In seiner neuen wissenschaftlichen Studie untersucht Jürgen Hiller weit über ein solch oberflächliches Verständnis hinausgehend die Bedeutung und zugrundeliegenden Muster des prestigeträchtigen Literaturpreises des Nordischen Rates. In diesem eröffnet sich ein »literarisches Spiel-Feld« verschiedenster Dynamiken, welche Hiller kulturwissenschaftlich und mit empirisch-quantitativer Methode untersucht. Diesem Spannungsfeld, in dem Literatur und der Begriff des »Nordischen« zusammenkommen, nähert sich der Autor unter vier Schlagworten: Tendenzen, Praktiken, Strategien und Konstruktionen.
Während zunächst unter »Tendenzen« die Ursprünge und aktuellen Entwicklungen des Literaturpreises gefasst werden, setzen sich unter »Praktiken« eben diese zusammen, welche sich im Prozess der Literaturnominierung und Preisverleihung etabliert haben. Der Anspruch an literarische wie künstlerische Qualität sowie deren Vereinbarung mit einer möglichst hohen Vielfalt und der Berücksichtung und Förderung von Minderheiten spielen hier eine ebenso große Rolle wie das formale Prozedere des Nominierungsablaufs der beteiligten Länder. Unter »Strategien« ist das gezielte und geplante Einwirken auf den Nominierungsprozess zu verstehen: Erfolgsstrategien zur Erlangung des Preises, um auch über das mit ihm einhergehende Prestige zu Verfügen. Zuletzt stellt sich unter »Konstruktionen« die große kulturwissenschaftliche Frage, inwiefern dieser Preis als Bindeglied einer nordischen Kulturgemeinschaft zu verstehen ist. Handelt es sich bei dem »nordischen Charakter« um eine fassbare Größe, welche sich in den prämierten Werken wiederfinden lässt, oder wird dieser vielmehr erst durch diesen Vergabeprozess zugeschrieben? Und inwiefern herrscht überhaupt ein solches nordisches Selbstverständnis, wie es der Nordische Rat und seine Preise meinen zu repräsentieren?

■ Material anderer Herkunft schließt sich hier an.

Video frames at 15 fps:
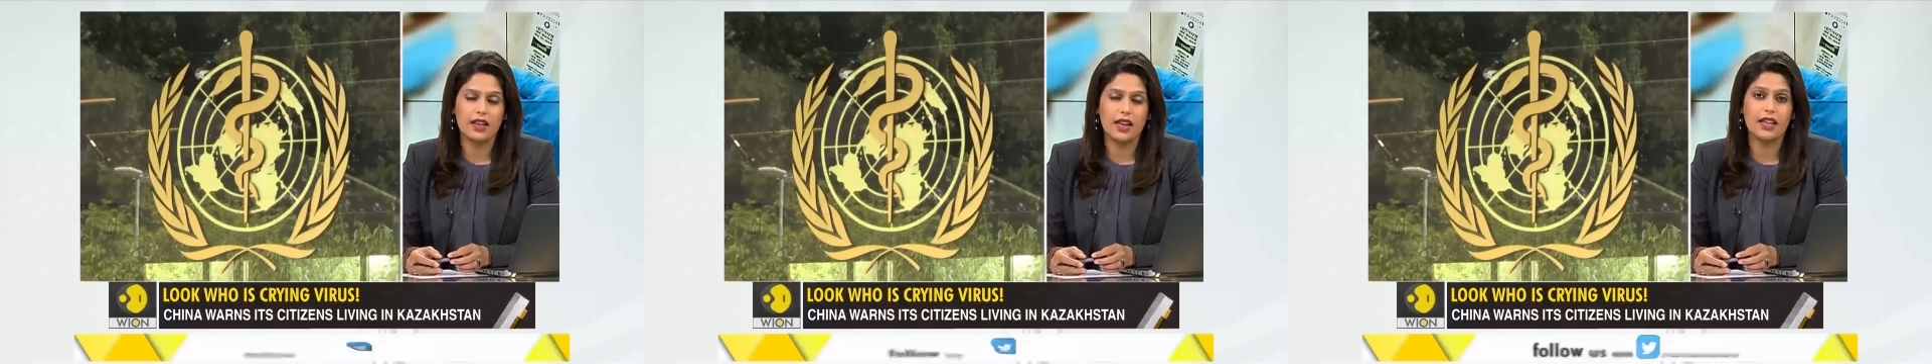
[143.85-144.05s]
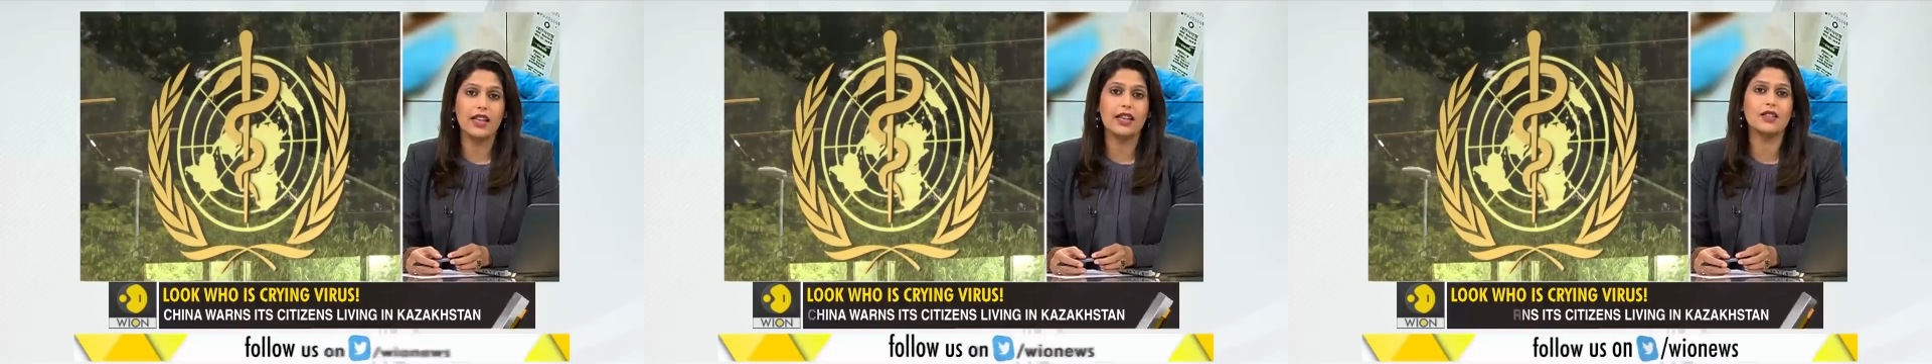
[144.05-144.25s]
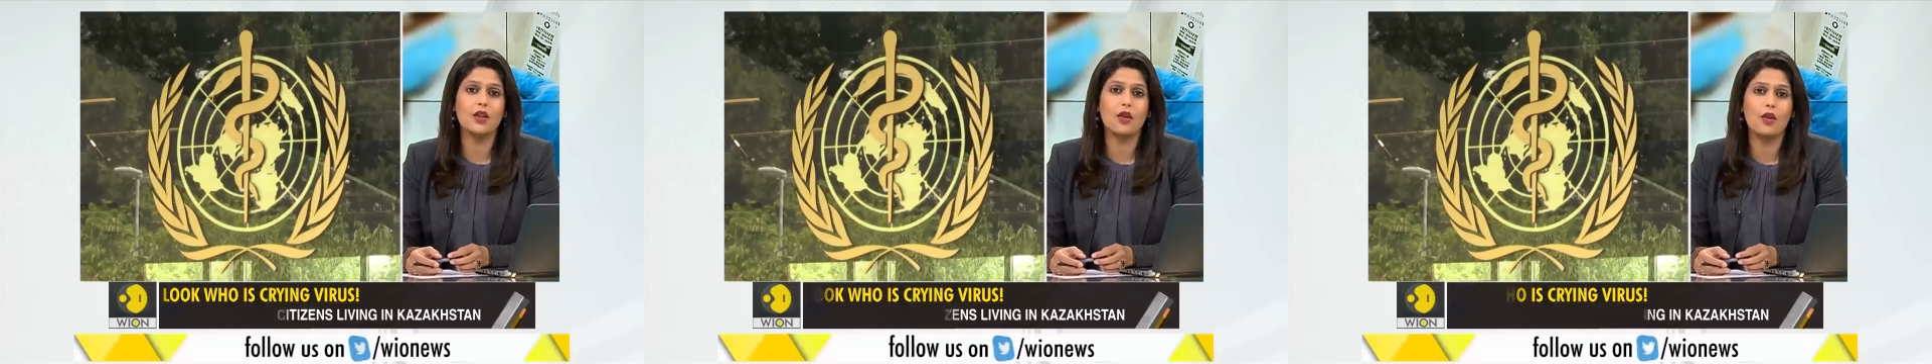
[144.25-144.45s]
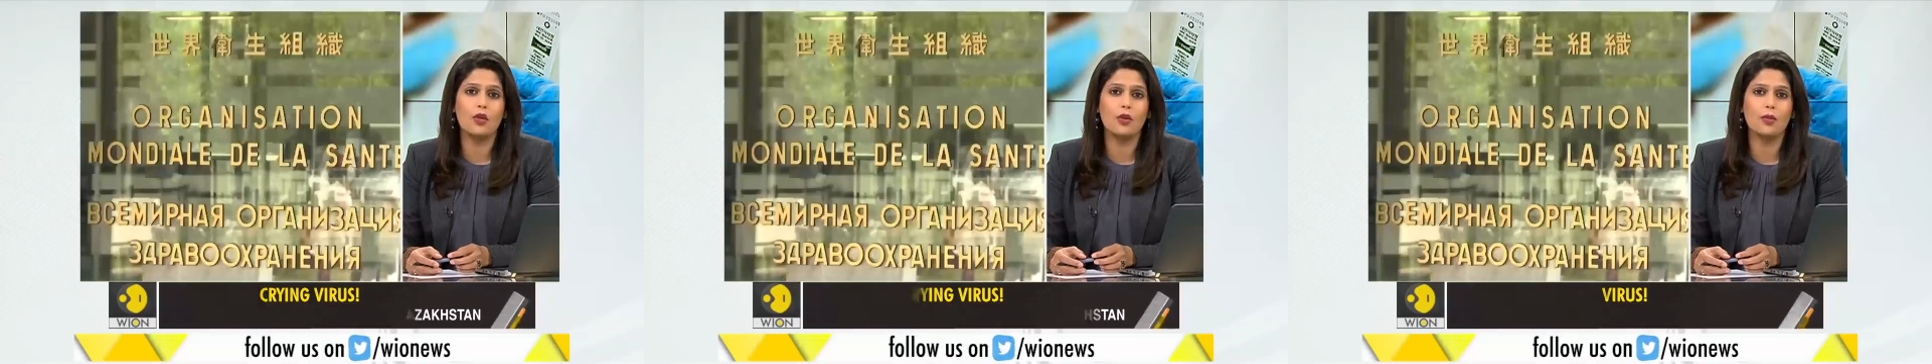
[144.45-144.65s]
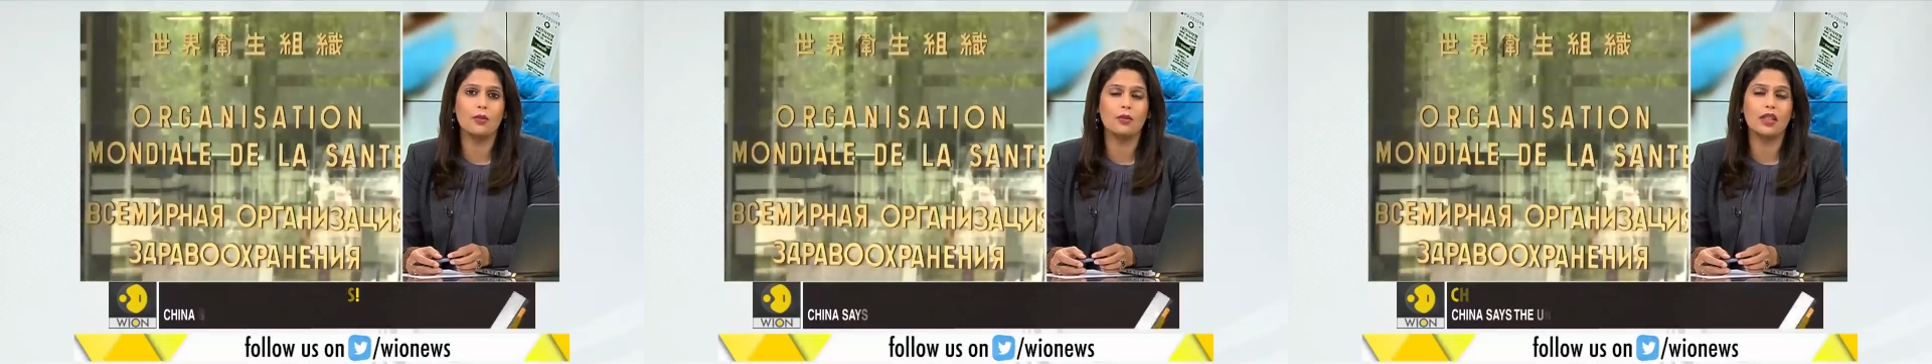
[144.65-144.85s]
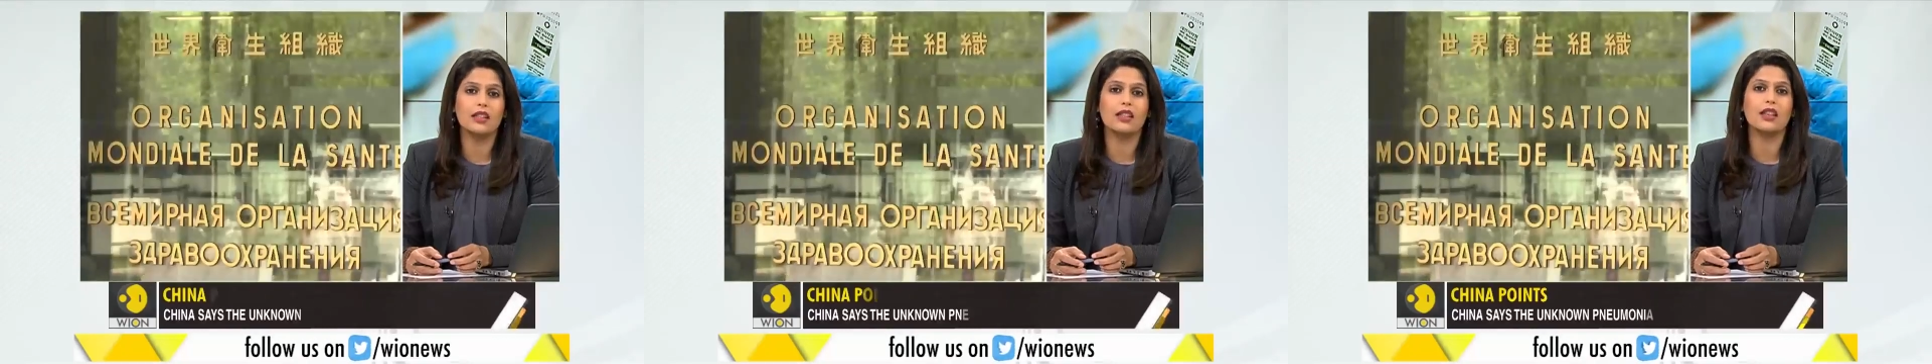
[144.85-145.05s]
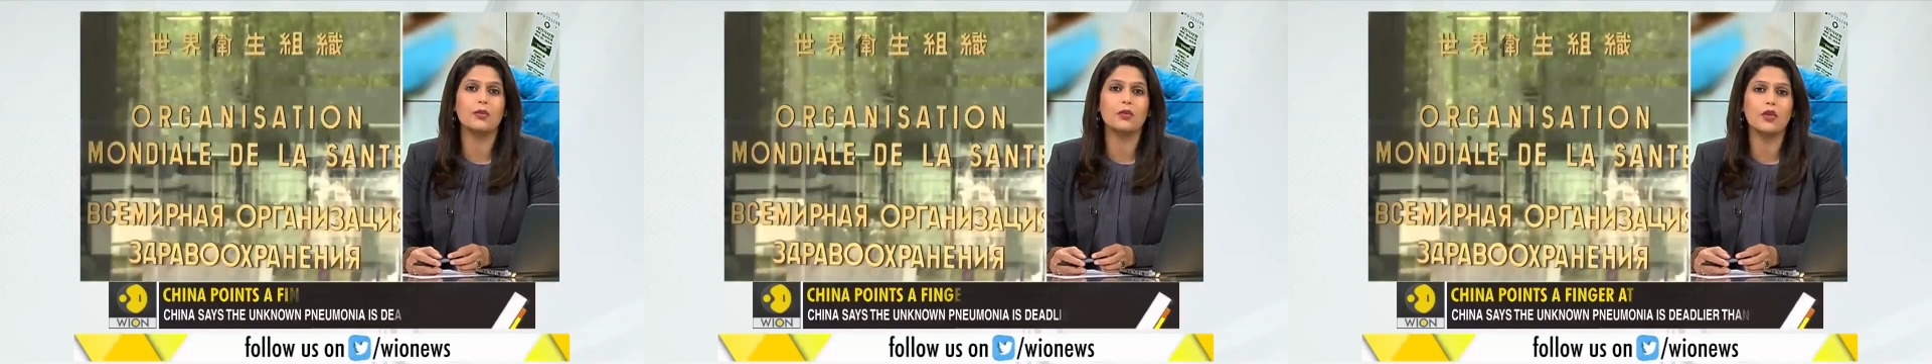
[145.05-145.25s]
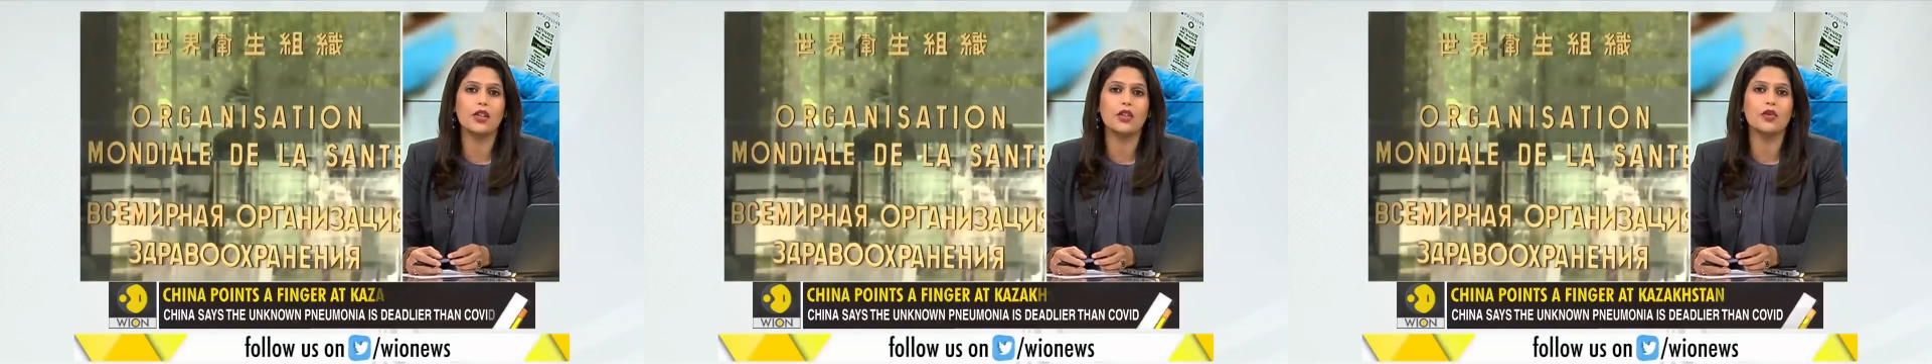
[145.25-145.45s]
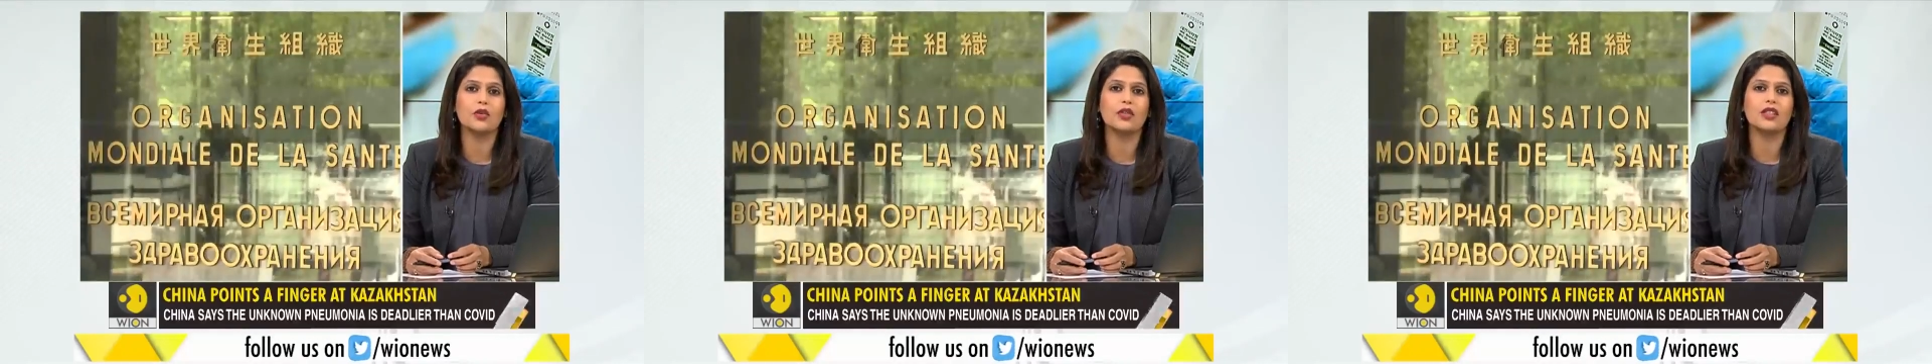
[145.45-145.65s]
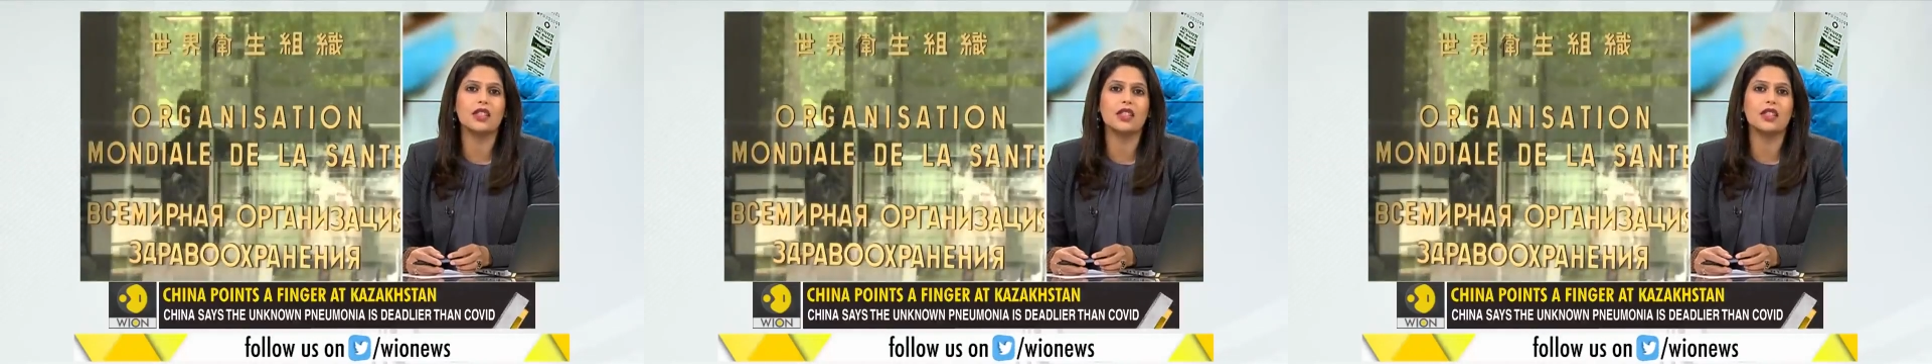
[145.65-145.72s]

And let's hope that the WHO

Jürgen Hiller stellt in Bezug auf den Literaturpreis des Nordischen Rats einige Fragen, die auch für die Betrachtung weiterer Literaturpreise nicht zu unterschätzen sind. Gerade im Hinblick auf Erfolgsstrategien und die Frage nach den geforderten und repräsentierten Ansprüchen gilt es solche Preise kritisch zu betrachten. Und auch für die Diversität der von anderen Nationen oftmals in einen Topf geworfenen nordischen oder skandinavischen Länder öffnet Hiller mit seiner Arbeit die Augen.